* [Your instructions]:
From the line containing "[00:01:51.19]" to the final line of the material below, return every line exactly. Do not include pictures.
--- Data to process Enclosed Below ---
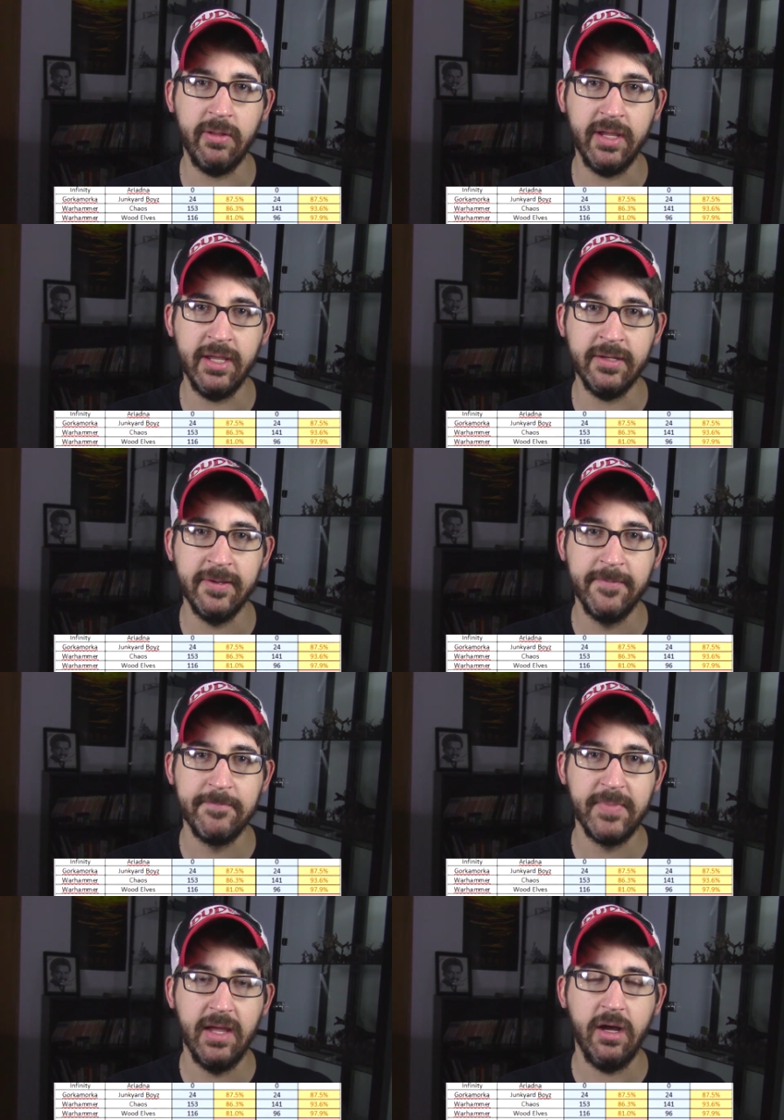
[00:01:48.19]
And
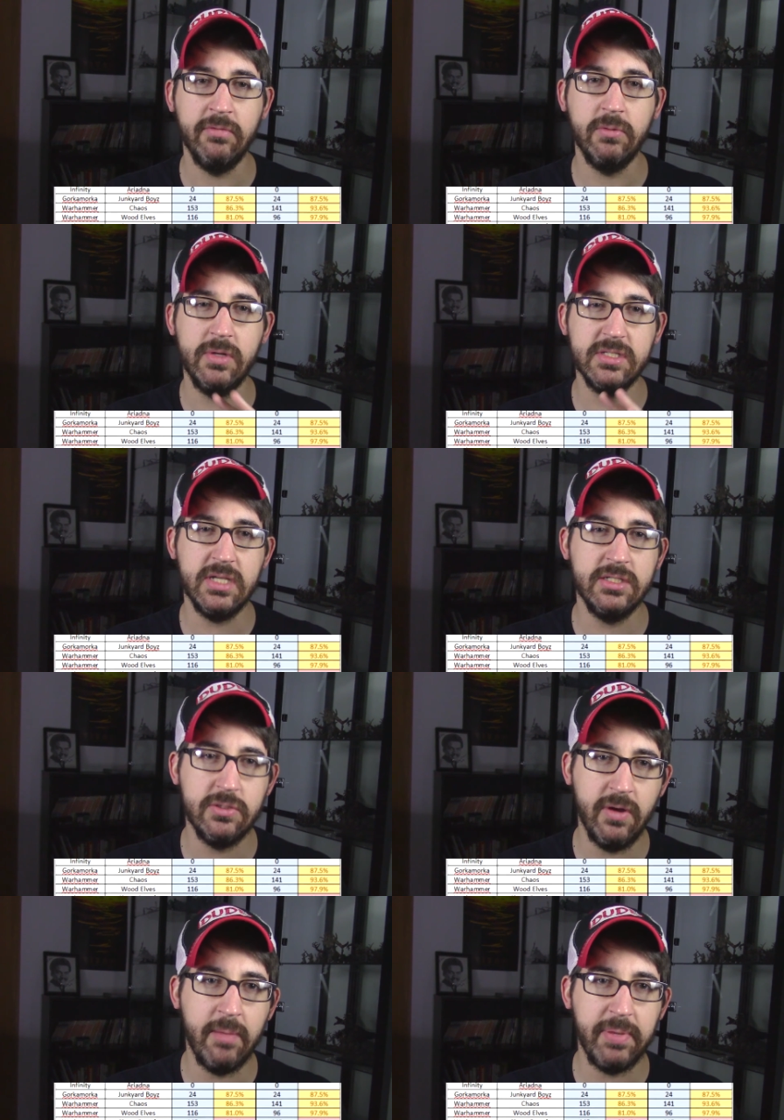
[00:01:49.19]
of the ones I do
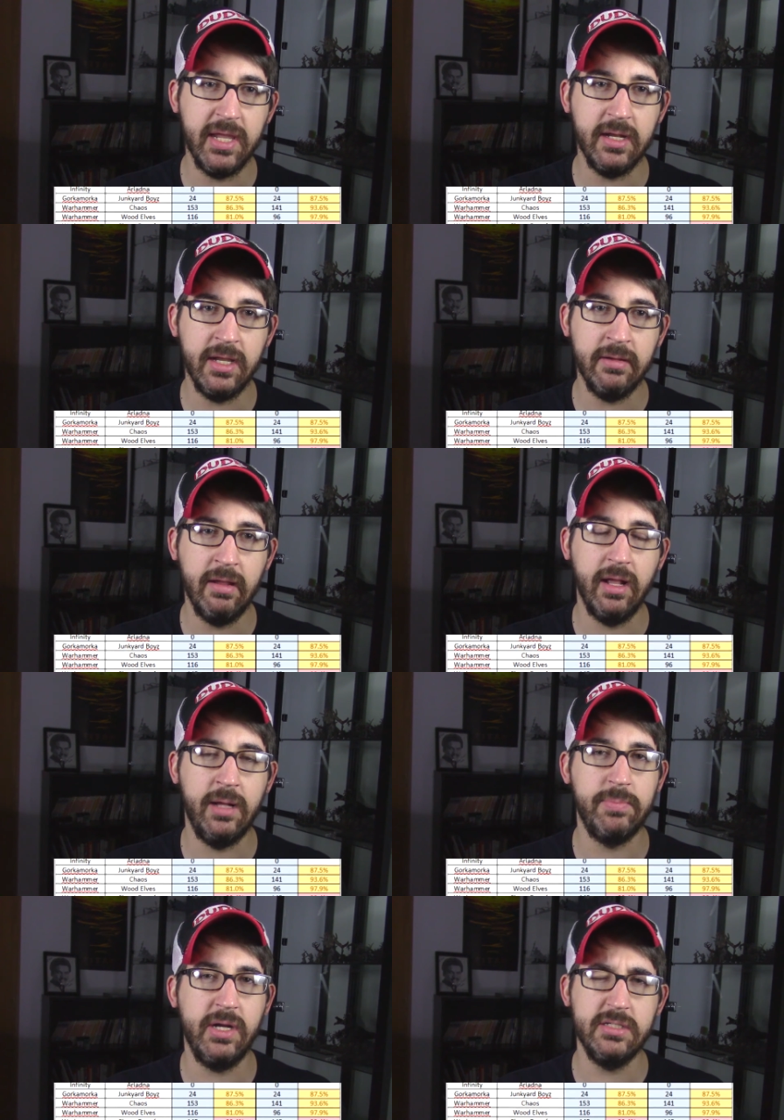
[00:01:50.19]
have painted, I'll
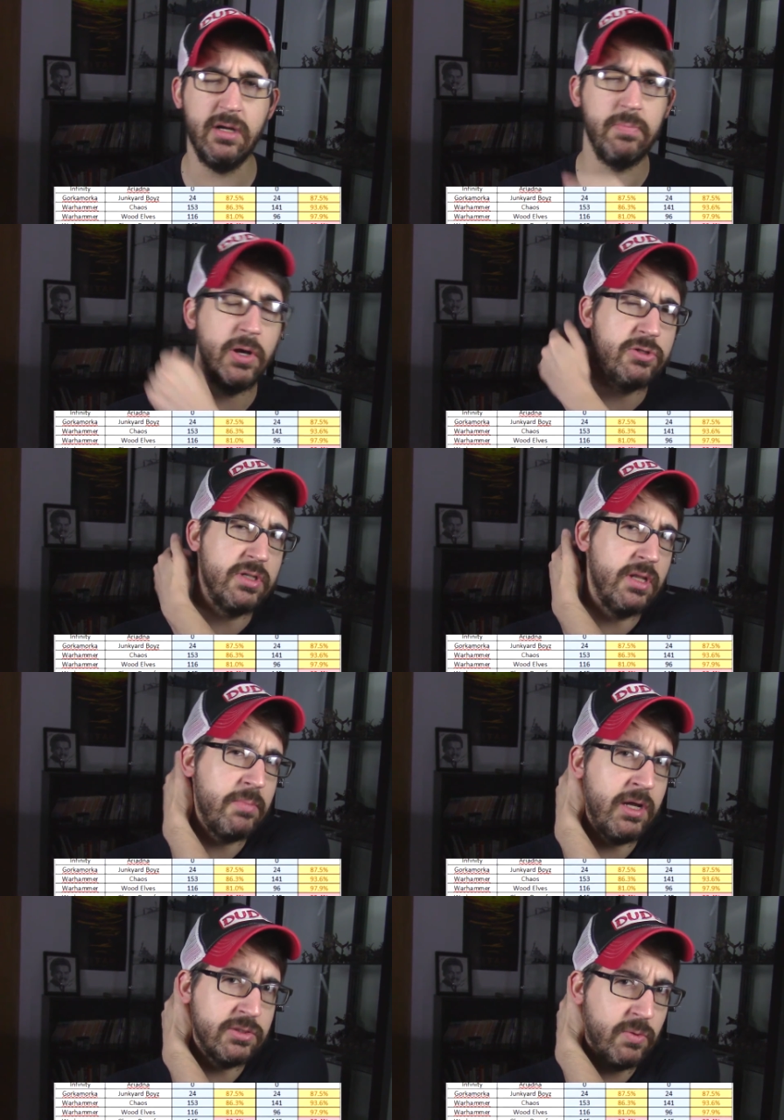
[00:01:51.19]
probably start posting them
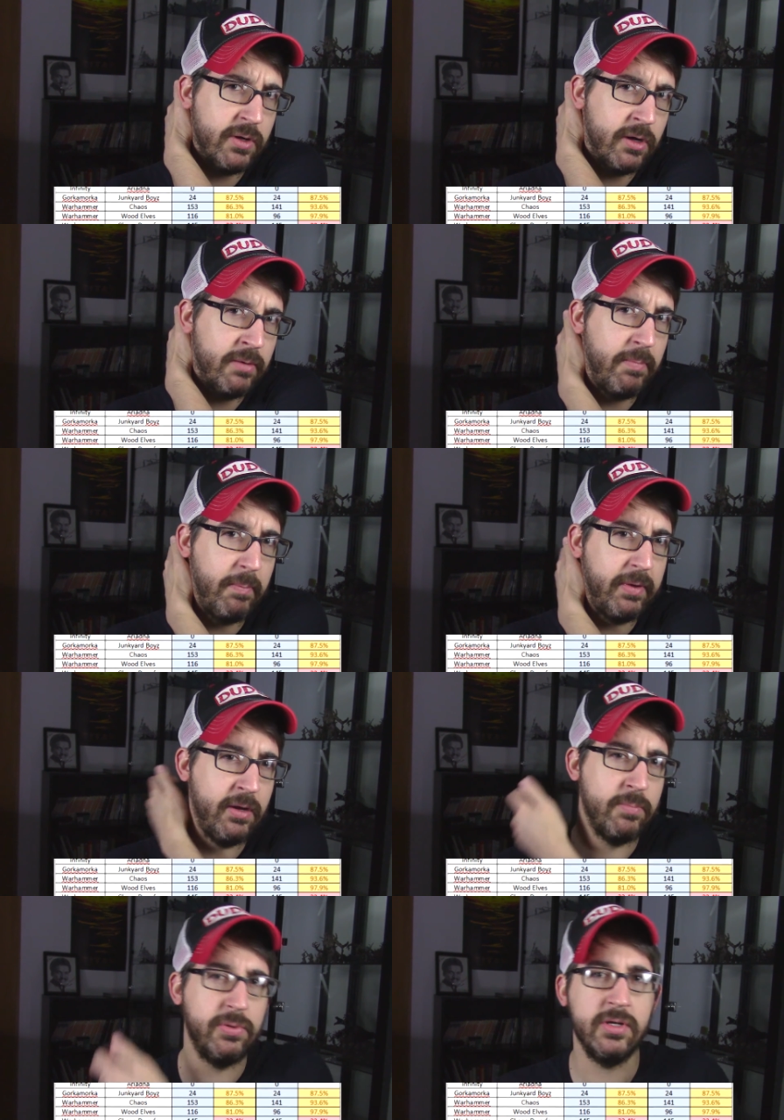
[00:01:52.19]
on Twitter
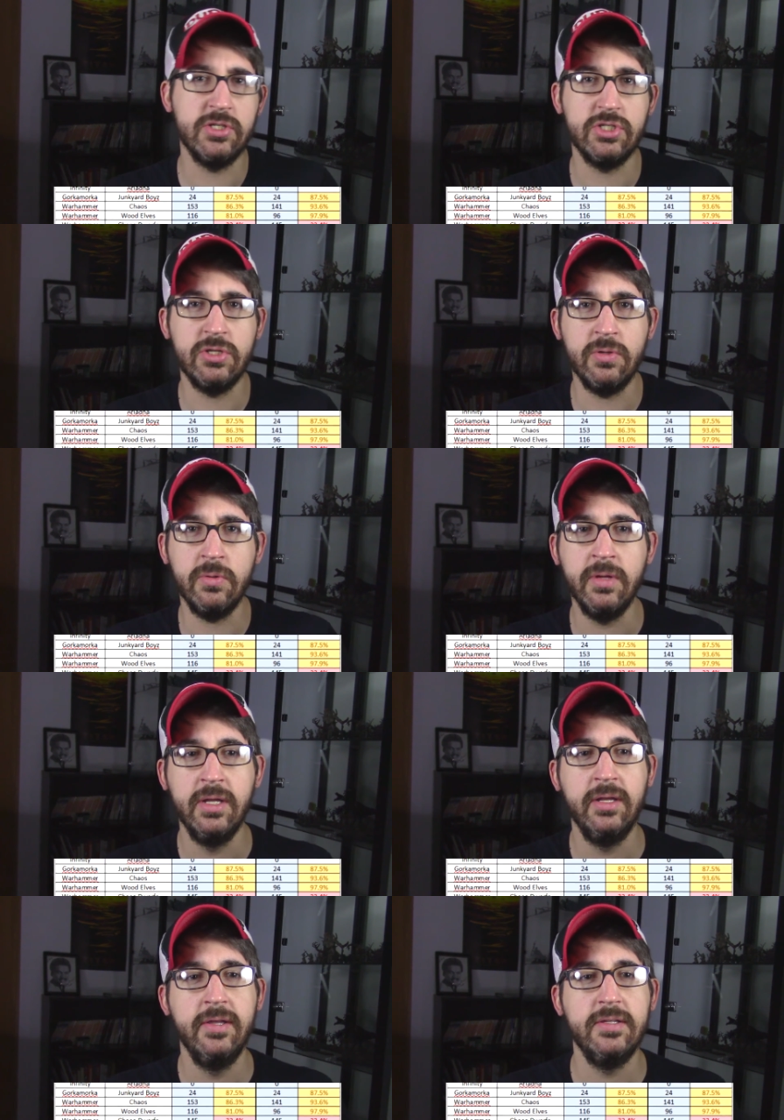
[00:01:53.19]
here pretty soon,
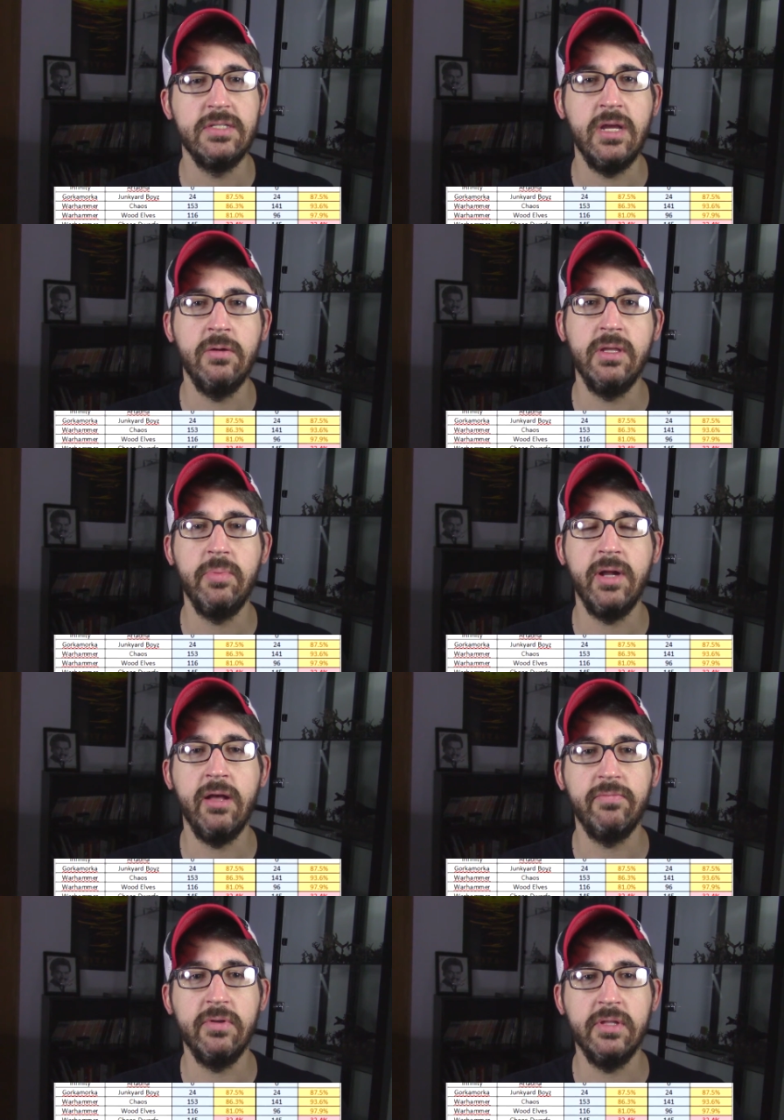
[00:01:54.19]
so keep an eye
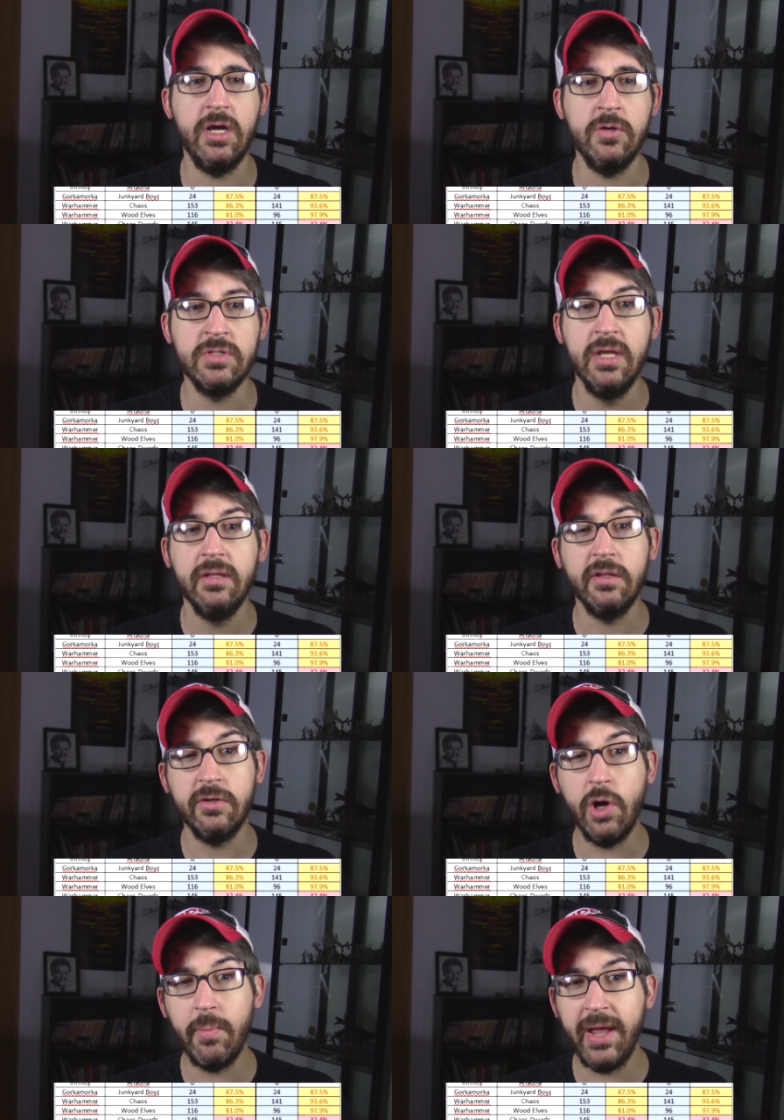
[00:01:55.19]
out for those. The
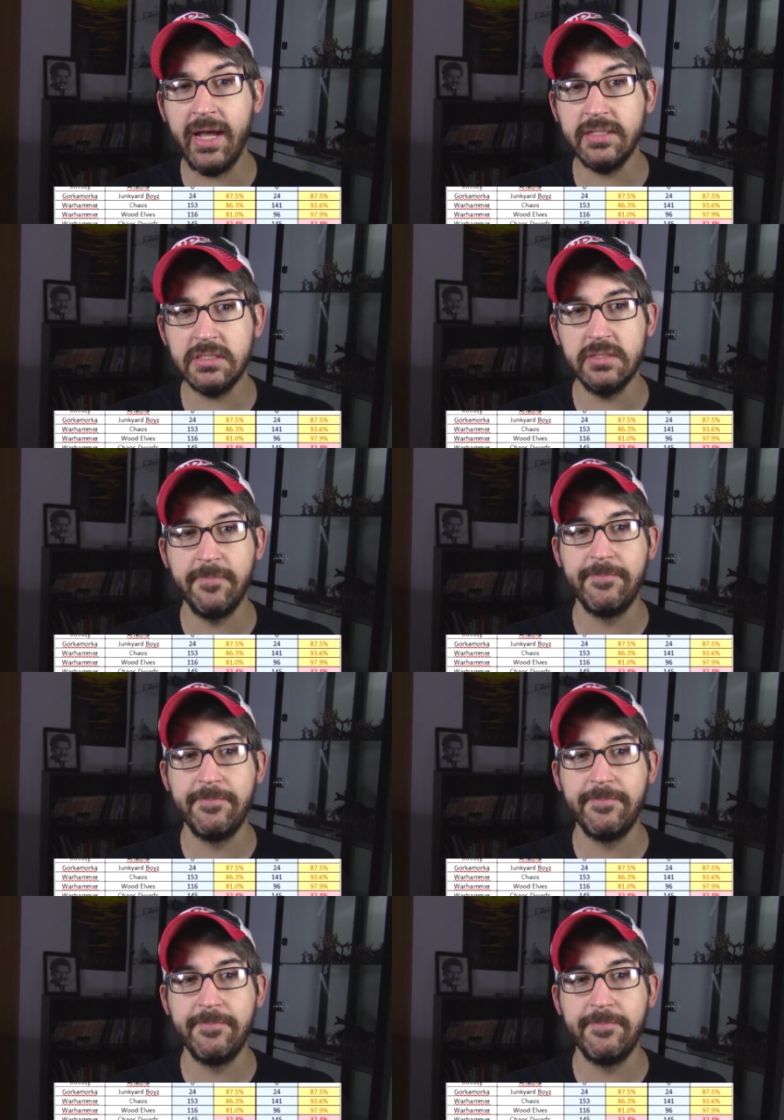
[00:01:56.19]
Nomads,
--- End of Enclosed Data to process ---
* [The completed task]:
[00:01:51.19]
probably start posting them
[00:01:52.19]
on Twitter
[00:01:53.19]
here pretty soon,
[00:01:54.19]
so keep an eye
[00:01:55.19]
out for those. The
[00:01:56.19]
Nomads,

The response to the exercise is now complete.